• **Work instructions**: Give back every record exactly, images excluded.

• **The data**:
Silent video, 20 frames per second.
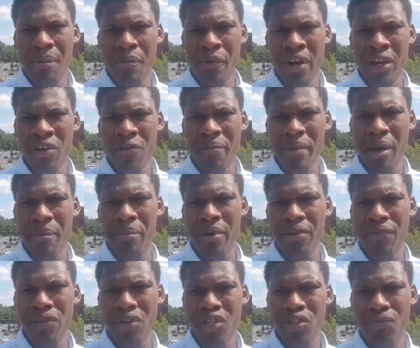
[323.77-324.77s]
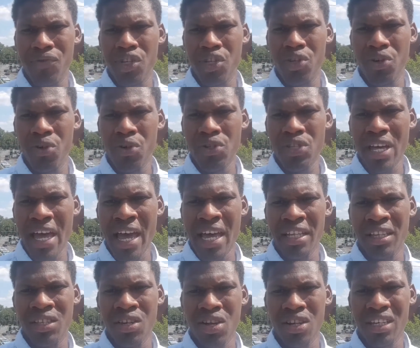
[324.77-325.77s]
one of my previous videos,
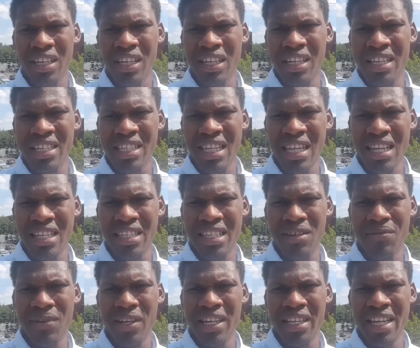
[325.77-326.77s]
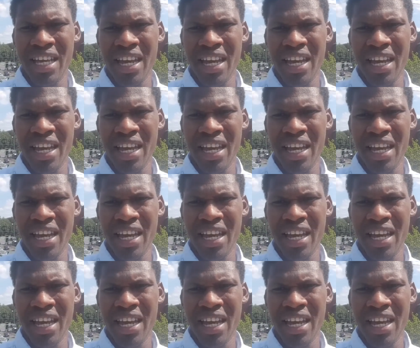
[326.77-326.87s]
I talked extensively,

• **Reply to the task**:
Silent video, 20 frames per second.
[323.77-324.77s]
[324.77-325.77s]
one of my previous videos,
[325.77-326.77s]
[326.77-326.87s]
I talked extensively,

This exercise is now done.